[Your goal]
Print out the full material below, exact in every line, with no images included.

[Information shown]

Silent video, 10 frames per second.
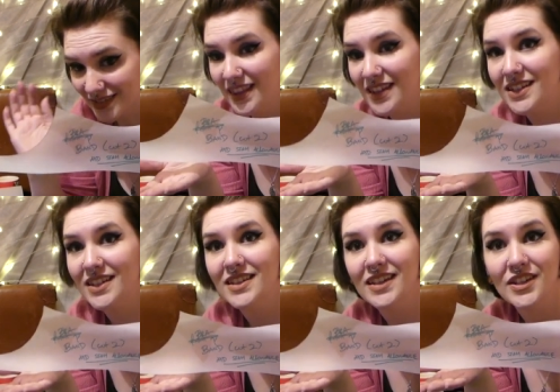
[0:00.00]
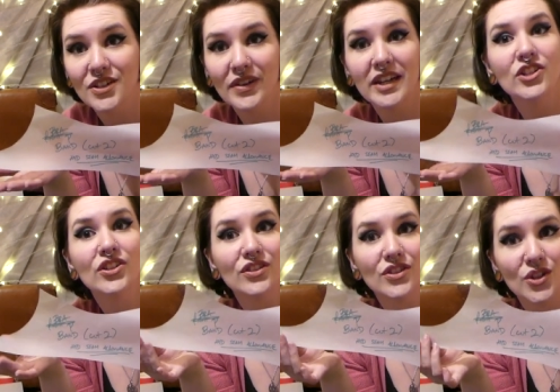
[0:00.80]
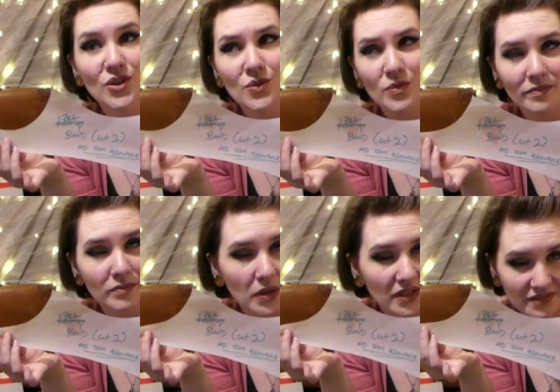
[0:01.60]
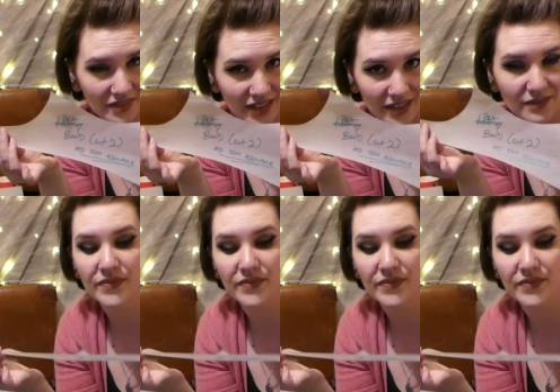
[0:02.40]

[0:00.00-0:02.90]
This is iteration two point five.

[Output]
Silent video, 10 frames per second.
[0:00.00]
[0:00.80]
[0:01.60]
[0:02.40]

[0:00.00-0:02.90]
This is iteration two point five.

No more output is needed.